(TASK BRIEF):
Output each entry below as it stands, leaving out every picture.

(DATASET CONTENT):
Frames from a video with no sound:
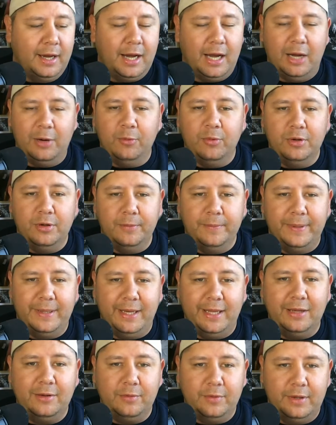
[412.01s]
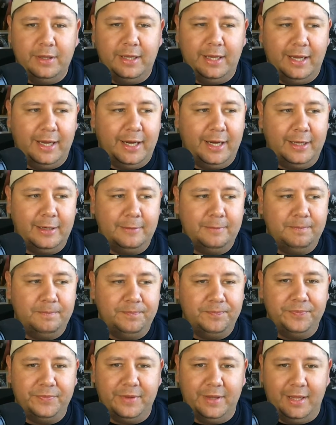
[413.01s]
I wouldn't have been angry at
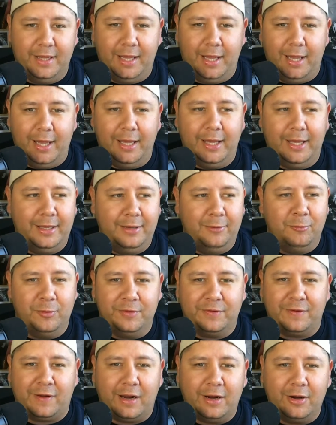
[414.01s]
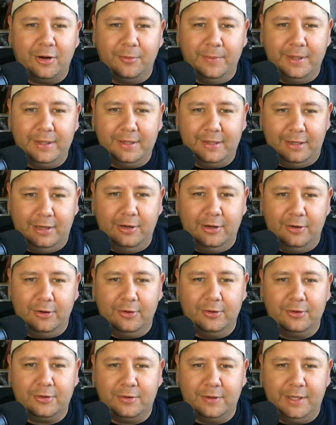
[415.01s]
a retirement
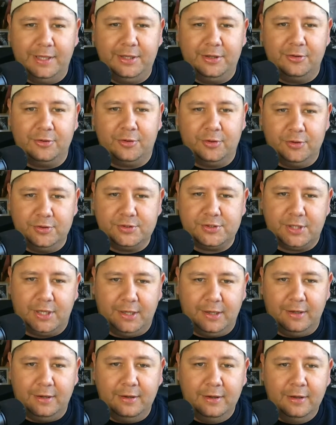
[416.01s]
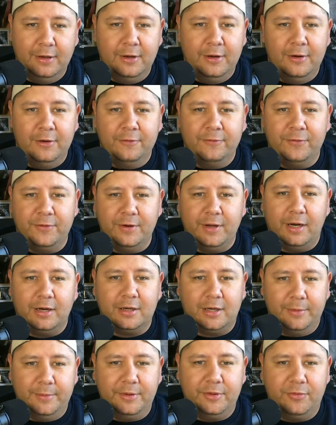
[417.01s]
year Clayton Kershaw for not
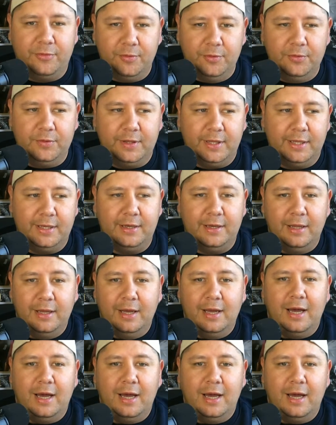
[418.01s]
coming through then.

(RESULT OF THE EXERCISE):
Frames from a video with no sound:
[412.01s]
[413.01s]
I wouldn't have been angry at
[414.01s]
[415.01s]
a retirement
[416.01s]
[417.01s]
year Clayton Kershaw for not
[418.01s]
coming through then.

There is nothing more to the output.